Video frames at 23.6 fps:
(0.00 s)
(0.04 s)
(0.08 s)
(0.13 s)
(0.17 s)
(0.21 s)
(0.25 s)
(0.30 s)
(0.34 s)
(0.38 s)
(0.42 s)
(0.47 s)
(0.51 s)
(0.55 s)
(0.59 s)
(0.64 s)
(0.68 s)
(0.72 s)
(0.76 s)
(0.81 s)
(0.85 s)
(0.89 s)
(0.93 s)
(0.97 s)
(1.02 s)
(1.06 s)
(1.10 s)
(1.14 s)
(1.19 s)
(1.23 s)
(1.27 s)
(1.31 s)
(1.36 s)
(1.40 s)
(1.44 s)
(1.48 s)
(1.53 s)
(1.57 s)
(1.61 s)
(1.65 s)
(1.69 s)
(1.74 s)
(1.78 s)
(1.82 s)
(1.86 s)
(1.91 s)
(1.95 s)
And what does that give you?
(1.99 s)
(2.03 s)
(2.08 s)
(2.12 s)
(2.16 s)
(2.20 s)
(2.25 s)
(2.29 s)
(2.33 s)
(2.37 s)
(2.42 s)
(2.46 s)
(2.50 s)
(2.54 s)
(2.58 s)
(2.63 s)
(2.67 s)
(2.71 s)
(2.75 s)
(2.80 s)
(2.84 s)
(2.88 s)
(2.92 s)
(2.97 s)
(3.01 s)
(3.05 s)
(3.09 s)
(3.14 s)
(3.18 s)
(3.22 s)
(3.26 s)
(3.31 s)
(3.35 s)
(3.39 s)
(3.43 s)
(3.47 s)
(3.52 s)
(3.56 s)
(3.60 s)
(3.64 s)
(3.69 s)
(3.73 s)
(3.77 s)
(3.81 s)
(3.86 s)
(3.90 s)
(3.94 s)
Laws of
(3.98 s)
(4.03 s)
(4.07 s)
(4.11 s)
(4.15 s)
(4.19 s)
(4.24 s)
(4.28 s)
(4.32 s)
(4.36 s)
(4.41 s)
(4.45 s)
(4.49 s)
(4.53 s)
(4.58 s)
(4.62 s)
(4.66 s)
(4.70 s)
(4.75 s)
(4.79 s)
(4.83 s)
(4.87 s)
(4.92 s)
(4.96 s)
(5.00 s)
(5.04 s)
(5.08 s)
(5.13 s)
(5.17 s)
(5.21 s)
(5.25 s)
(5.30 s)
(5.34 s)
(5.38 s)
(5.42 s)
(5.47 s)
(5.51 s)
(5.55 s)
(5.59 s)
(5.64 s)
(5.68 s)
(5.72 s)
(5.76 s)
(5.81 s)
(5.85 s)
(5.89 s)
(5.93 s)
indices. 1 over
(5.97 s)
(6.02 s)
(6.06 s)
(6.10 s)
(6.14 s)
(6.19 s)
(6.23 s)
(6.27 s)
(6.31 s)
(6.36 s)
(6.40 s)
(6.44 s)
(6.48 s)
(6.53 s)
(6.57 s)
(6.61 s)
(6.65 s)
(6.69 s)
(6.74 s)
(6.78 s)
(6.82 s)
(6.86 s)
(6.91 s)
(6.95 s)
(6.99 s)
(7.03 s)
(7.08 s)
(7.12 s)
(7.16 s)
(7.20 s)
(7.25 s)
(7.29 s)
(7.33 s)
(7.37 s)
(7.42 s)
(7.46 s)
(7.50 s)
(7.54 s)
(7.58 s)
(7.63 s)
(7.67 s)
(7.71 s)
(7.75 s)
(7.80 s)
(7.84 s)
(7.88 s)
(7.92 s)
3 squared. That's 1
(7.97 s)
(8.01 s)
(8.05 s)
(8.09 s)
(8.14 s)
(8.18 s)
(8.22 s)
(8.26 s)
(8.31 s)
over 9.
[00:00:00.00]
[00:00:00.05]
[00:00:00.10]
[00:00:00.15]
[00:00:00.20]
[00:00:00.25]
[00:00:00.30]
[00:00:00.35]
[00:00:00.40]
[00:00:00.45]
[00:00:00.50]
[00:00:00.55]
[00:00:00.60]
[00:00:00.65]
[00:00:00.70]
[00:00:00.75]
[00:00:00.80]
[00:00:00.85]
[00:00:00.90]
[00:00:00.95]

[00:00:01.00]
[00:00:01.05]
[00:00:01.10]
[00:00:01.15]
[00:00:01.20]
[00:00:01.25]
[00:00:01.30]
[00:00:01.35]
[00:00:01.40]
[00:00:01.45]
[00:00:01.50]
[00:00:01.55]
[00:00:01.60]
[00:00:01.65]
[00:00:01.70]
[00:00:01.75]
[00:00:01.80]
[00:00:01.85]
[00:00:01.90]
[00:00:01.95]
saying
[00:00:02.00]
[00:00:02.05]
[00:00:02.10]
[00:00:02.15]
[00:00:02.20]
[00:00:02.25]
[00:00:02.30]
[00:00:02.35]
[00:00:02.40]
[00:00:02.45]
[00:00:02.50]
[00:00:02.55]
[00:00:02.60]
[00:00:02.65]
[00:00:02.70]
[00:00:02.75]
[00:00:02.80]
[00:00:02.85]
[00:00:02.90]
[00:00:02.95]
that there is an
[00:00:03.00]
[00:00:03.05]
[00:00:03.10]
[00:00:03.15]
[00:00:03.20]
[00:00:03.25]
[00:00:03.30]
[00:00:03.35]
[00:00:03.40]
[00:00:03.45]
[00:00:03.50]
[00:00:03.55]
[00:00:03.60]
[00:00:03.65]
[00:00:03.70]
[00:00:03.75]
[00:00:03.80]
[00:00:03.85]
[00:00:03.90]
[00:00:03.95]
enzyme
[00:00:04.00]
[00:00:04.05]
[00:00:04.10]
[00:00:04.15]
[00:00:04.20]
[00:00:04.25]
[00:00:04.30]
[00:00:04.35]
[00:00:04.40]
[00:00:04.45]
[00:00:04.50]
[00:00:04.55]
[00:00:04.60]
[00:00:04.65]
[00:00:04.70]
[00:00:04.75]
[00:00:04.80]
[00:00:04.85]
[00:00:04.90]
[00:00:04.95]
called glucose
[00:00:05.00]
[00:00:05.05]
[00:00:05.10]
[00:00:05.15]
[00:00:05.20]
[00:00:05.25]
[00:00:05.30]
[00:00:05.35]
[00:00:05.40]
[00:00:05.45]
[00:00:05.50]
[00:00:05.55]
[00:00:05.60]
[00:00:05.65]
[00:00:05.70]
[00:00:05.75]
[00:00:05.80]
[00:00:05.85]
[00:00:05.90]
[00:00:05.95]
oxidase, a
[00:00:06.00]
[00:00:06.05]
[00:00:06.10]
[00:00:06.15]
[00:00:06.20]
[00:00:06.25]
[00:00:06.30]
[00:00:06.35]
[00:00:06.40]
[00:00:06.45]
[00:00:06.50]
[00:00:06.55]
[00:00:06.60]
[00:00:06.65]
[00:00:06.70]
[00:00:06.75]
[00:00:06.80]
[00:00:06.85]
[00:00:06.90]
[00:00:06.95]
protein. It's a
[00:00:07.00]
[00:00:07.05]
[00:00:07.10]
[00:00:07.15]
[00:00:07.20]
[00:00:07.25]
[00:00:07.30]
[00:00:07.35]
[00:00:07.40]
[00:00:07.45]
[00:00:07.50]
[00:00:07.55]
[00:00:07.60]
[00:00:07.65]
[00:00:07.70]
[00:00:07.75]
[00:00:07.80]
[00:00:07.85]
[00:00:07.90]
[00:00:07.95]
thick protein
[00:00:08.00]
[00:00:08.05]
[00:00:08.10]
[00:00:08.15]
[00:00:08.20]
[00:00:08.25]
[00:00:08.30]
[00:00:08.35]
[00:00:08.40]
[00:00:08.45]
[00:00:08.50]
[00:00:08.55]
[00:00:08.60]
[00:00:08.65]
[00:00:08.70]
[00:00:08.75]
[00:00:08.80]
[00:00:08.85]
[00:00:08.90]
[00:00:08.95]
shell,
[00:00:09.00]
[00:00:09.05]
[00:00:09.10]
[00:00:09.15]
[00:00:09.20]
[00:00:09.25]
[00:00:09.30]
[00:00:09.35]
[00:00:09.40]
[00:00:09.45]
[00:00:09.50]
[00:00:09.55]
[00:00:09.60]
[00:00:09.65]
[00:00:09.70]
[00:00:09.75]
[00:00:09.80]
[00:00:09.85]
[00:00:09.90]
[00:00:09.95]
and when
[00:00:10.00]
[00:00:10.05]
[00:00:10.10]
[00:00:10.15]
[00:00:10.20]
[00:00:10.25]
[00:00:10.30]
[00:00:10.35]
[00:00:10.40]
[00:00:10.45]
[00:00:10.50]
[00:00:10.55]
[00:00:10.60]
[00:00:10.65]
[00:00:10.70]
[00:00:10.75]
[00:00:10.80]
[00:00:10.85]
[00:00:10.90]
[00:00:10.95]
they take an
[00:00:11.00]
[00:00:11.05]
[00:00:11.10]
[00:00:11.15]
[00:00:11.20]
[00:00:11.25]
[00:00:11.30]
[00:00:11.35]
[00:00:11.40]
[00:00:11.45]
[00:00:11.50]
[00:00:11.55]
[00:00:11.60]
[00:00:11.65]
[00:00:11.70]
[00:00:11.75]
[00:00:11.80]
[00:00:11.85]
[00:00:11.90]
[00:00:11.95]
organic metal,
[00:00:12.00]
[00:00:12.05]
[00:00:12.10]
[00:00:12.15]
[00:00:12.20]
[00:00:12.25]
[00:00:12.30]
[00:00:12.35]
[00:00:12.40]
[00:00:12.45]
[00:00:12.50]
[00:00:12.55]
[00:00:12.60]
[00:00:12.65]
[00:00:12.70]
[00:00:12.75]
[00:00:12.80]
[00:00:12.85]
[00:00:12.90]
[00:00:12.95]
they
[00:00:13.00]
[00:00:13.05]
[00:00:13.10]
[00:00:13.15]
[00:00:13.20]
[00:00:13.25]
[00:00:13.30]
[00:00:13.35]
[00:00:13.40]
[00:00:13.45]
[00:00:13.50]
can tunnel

★ ★ ★

> **EXERCISE BRIEF**
Your task is to restate, word for word, only those lines above that fall between the line holding "[00:00:03.50]" and the line holding "[00:00:04.40]", inclusive.

> **WORKED SOLUTION**
[00:00:03.50]
[00:00:03.55]
[00:00:03.60]
[00:00:03.65]
[00:00:03.70]
[00:00:03.75]
[00:00:03.80]
[00:00:03.85]
[00:00:03.90]
[00:00:03.95]
enzyme
[00:00:04.00]
[00:00:04.05]
[00:00:04.10]
[00:00:04.15]
[00:00:04.20]
[00:00:04.25]
[00:00:04.30]
[00:00:04.35]
[00:00:04.40]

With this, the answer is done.